Roz bel Zafaran
- 2 cups basmati or long-grain rice
- 3 cups chicken stock (page 143) (or you may use a bouillon cube)
- 1 teaspoon cardamom seeds (Indian stores sell them out of the pod)
- 6 cloves
- 3 cinnamon sticks, about 3 inches long
- 1/2 teaspoon powdered saffron or saffron threads
- Salt and pepper
- 4 tablespoons butter or vegetable oil
- Wash the rice, if basmati, in warm water, and rinse in a small-holed colander in cold water under the tap.

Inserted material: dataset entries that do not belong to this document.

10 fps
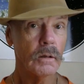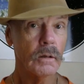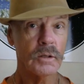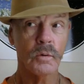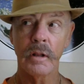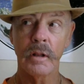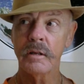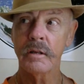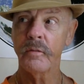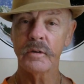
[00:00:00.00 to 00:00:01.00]
It's one of the
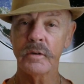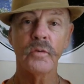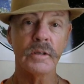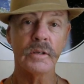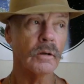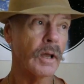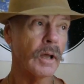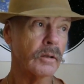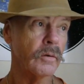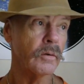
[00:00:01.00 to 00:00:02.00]
toughest physical
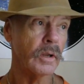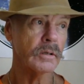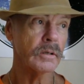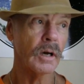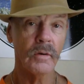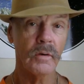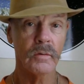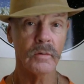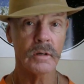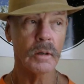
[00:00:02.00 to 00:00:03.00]
activities I've
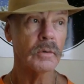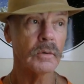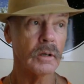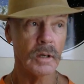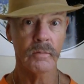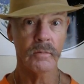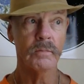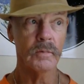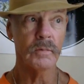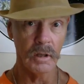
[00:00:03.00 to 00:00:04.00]
ever attempted, and
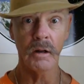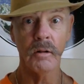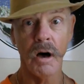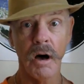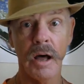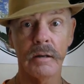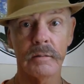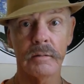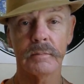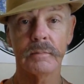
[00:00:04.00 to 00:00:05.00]
I've done a lot.
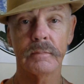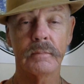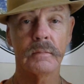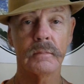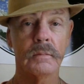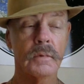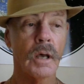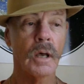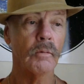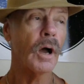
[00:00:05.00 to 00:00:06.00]

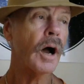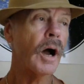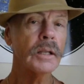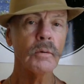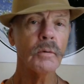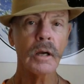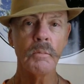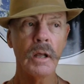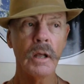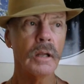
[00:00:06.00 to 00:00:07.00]
I would highly
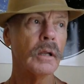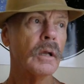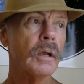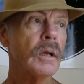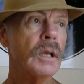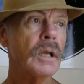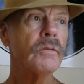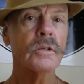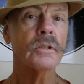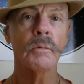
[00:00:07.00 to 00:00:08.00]
recommend it.
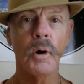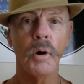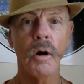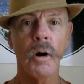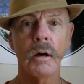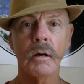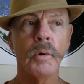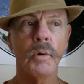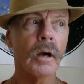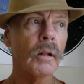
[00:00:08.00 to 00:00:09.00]
Even just a
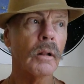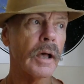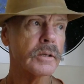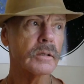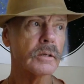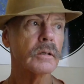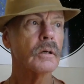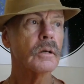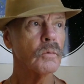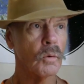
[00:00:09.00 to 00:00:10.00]
bar class
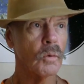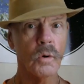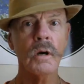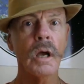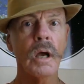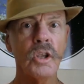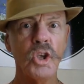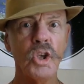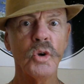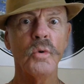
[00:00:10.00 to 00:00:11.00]
will work
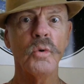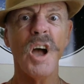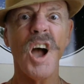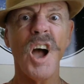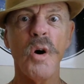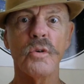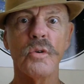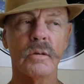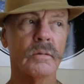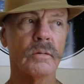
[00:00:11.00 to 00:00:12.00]
you
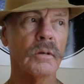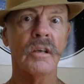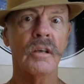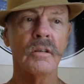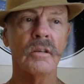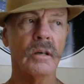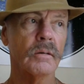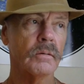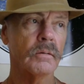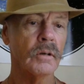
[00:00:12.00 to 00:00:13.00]
out. I ain't kidding you.
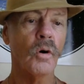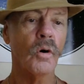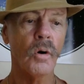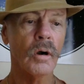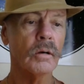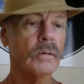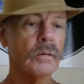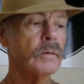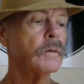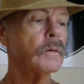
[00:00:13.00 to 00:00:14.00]
Your core.
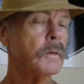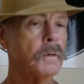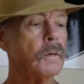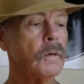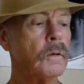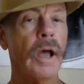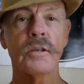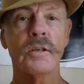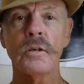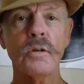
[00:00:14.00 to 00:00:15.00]
And
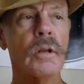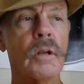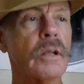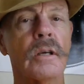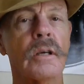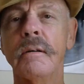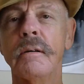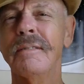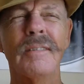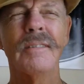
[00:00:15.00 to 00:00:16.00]
social dancing,
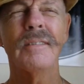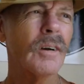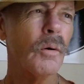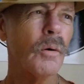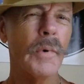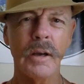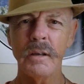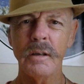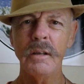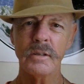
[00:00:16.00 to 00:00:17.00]
oh my
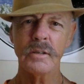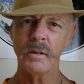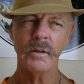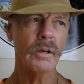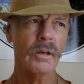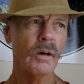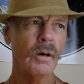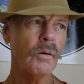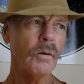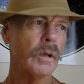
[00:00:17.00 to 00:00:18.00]
goodness, there you
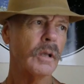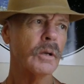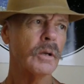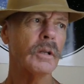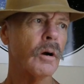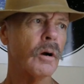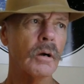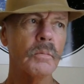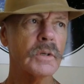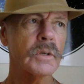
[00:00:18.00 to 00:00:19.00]
go. You're in the
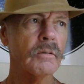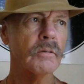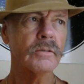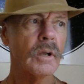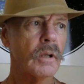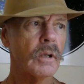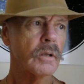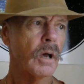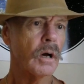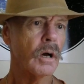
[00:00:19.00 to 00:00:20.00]
arms of
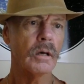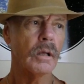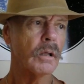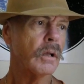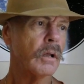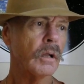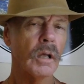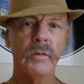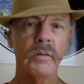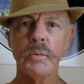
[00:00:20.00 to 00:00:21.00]
a
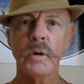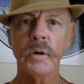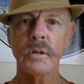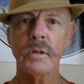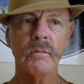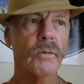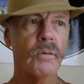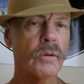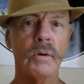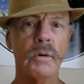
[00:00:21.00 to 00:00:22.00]
lovely person for
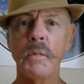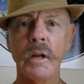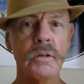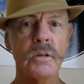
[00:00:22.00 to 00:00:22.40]
3 minutes.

- In a pan, bring the stock to the boil with the cardamom seeds, cloves, and cinnamon sticks and simmer for 10 minutes.
- Add the saffron and a little salt and pepper and pour in the rice.
- Let it come to the boil again and stir well, then lower the heat to a minimum and cook on low heat, with the lid on, for about 20 minutes, until little holes appear on the surface and the rice is tender.
- Stir in the butter, cut into pieces, or the oil.
- Serve the rice hot, in a mound, or press in a mold and heat through in the oven before turning it out.
- Serve sprinkled with a mixture of lightly toasted pine nuts and coarsely chopped almonds and pistachios, or throw these into the bottom of the mold, if using one, before pressing in the rice, so that they come out on top when you turn out.
- Add 3 tablespoons currants at the same time as the rice.
- Garnish, if you like, with 1 chopped onion fried till golden, or 3 tablespoons raisins soaked in boiling water for a few minutes and 3 tablespoons flaked or chopped almonds toasted under the broiler or fried in 2 tablespoons oil.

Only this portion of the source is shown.